───── Given information
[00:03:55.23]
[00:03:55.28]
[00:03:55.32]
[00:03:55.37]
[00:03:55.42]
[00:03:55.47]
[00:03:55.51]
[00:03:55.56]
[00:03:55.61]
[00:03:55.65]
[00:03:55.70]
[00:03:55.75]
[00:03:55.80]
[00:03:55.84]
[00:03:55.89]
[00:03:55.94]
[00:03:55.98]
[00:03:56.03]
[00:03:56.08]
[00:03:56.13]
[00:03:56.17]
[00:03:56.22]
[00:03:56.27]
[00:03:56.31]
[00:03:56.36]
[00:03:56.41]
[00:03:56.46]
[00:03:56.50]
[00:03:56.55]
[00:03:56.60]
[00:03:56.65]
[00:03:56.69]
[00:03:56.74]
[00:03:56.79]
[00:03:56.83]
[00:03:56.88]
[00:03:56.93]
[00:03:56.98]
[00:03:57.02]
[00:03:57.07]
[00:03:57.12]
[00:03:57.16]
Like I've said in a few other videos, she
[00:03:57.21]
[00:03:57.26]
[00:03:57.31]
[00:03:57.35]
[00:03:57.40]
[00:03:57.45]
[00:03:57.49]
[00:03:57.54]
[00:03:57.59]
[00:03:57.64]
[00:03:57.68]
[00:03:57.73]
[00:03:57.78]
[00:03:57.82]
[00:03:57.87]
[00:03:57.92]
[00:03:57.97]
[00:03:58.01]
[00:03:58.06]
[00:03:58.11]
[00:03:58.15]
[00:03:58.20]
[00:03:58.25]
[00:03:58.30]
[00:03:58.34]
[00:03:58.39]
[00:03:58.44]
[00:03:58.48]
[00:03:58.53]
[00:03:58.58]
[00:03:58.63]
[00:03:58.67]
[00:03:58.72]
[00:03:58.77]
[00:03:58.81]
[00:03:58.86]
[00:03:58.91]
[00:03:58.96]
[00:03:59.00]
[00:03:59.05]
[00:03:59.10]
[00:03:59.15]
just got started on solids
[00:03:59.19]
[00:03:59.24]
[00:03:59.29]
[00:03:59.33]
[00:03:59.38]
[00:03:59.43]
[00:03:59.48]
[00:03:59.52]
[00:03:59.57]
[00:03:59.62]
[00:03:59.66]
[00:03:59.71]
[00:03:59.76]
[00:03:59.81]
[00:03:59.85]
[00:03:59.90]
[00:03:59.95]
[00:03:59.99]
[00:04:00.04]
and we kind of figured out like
──────────
Return only the exact lines from the opening of the records through the line that contains "[00:03:58.15]", both included.

[00:03:55.23]
[00:03:55.28]
[00:03:55.32]
[00:03:55.37]
[00:03:55.42]
[00:03:55.47]
[00:03:55.51]
[00:03:55.56]
[00:03:55.61]
[00:03:55.65]
[00:03:55.70]
[00:03:55.75]
[00:03:55.80]
[00:03:55.84]
[00:03:55.89]
[00:03:55.94]
[00:03:55.98]
[00:03:56.03]
[00:03:56.08]
[00:03:56.13]
[00:03:56.17]
[00:03:56.22]
[00:03:56.27]
[00:03:56.31]
[00:03:56.36]
[00:03:56.41]
[00:03:56.46]
[00:03:56.50]
[00:03:56.55]
[00:03:56.60]
[00:03:56.65]
[00:03:56.69]
[00:03:56.74]
[00:03:56.79]
[00:03:56.83]
[00:03:56.88]
[00:03:56.93]
[00:03:56.98]
[00:03:57.02]
[00:03:57.07]
[00:03:57.12]
[00:03:57.16]
Like I've said in a few other videos, she
[00:03:57.21]
[00:03:57.26]
[00:03:57.31]
[00:03:57.35]
[00:03:57.40]
[00:03:57.45]
[00:03:57.49]
[00:03:57.54]
[00:03:57.59]
[00:03:57.64]
[00:03:57.68]
[00:03:57.73]
[00:03:57.78]
[00:03:57.82]
[00:03:57.87]
[00:03:57.92]
[00:03:57.97]
[00:03:58.01]
[00:03:58.06]
[00:03:58.11]
[00:03:58.15]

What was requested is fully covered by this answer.